Static length String: OwnedStr


#1

How about a String class with a static length?

The idea behind this is to have a third String class that owns its content like a String but has an immutable length.
This means that it is possible to drop the capacity field off the String lowering its internal memory footprint while allowing mutation inside the allocated area.

It should also be easily possible to allow short-string-optimization to avoid heap allocation.

Internal Layout:

struct OwnedStr {
    buffer: Unique<u8>, // pointer to memory for the immutable String
    len: usize          // the length of the allocated buffer
}

This type would significantly reduce the memory footprint of storing massive amounts of Strings which have a static length.

For example, compare the following collections and their memory footprint with ten-tousands of elements:

Vec<String>
Vec<OwnedStr>

sizeof(usize) * (n+1) // their difference in size with n elements

Their instanciation:

let a = "Hello, World!".to_owned_str();
let b = OwnedStr::new("Hello, World!");
// etc ...

This concept of an array with a static length at runtime could be generalized with a type of DynArray:

struct DynArray<T> {
    buffer: Unique<T>,
    len: usize
}

struct OwnedStr {
    buffer: DynArray<u8>
}

Please tell me what you like or dislike about this idea?

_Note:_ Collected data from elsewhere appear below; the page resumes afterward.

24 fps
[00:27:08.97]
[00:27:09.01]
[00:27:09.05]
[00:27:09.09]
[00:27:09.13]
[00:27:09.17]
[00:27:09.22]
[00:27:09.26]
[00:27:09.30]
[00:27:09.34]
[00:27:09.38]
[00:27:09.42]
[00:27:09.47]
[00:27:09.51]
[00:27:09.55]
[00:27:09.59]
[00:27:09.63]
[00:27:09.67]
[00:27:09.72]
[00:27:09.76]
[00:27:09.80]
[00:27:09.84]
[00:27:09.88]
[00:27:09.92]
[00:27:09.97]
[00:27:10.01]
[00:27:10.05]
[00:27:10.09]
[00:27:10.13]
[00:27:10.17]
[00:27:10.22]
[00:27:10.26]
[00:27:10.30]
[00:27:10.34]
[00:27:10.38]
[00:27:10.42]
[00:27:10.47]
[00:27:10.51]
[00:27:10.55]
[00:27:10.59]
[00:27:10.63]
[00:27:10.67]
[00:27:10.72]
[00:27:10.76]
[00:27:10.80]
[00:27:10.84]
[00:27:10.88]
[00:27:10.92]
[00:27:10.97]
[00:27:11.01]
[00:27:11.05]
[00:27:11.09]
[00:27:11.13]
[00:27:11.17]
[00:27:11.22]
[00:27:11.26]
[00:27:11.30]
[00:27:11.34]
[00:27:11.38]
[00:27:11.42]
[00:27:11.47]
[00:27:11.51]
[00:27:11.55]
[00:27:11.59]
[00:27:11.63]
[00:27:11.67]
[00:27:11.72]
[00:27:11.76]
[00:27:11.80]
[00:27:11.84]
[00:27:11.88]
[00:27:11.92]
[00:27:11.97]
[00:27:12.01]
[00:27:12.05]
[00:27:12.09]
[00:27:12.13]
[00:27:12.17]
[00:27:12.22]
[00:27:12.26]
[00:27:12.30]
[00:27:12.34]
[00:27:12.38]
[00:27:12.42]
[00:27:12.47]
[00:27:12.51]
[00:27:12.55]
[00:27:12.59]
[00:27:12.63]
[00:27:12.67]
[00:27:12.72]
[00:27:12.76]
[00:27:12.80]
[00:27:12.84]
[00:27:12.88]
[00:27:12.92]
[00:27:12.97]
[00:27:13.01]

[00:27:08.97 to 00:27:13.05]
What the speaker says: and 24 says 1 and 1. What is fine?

Why would you think that such a data structure would be good or bad for rust - I am excited to hear your opinion!


#2

Sounds like Box<str> and Box<[T]> :wink:

See String::into_boxed_str and Vec::into_boxed_slice.


#3

Thank you for your response and for hinting me to these nice methods.

While what they offer sounds very similar, they are not identical to what I was proposing since they require an additional indirection: the box.

So to access the Strings content (the buffer) two pointer-tracers would be needed:
from Box<str> -> str -> buffer.

With OwnedStr it would still be only OwnedStr -> buffer which also saves a lot of memory footprint for unnessecary pointers.


#4

No, Box<str> is exactly what you proposed. The Box points to the string data itself. A Box<str> is really just a Box<[u8; N]> (for some unknown N) in disguise.


#5

This sounds pretty cool but I cannot really imagine the data layout for Box as you have described since [T;N] stores the length N (which is a compile-time constant!) in its data type but with the into_boxed_str or into_boxed_slice method these things are decided at runtime and not at compiletime.

So there is a need to store the length somewhere in [u8;N] as a field in case the size can only be determined at runtime.
Or is it possible to return arrays of different sizes from the same function?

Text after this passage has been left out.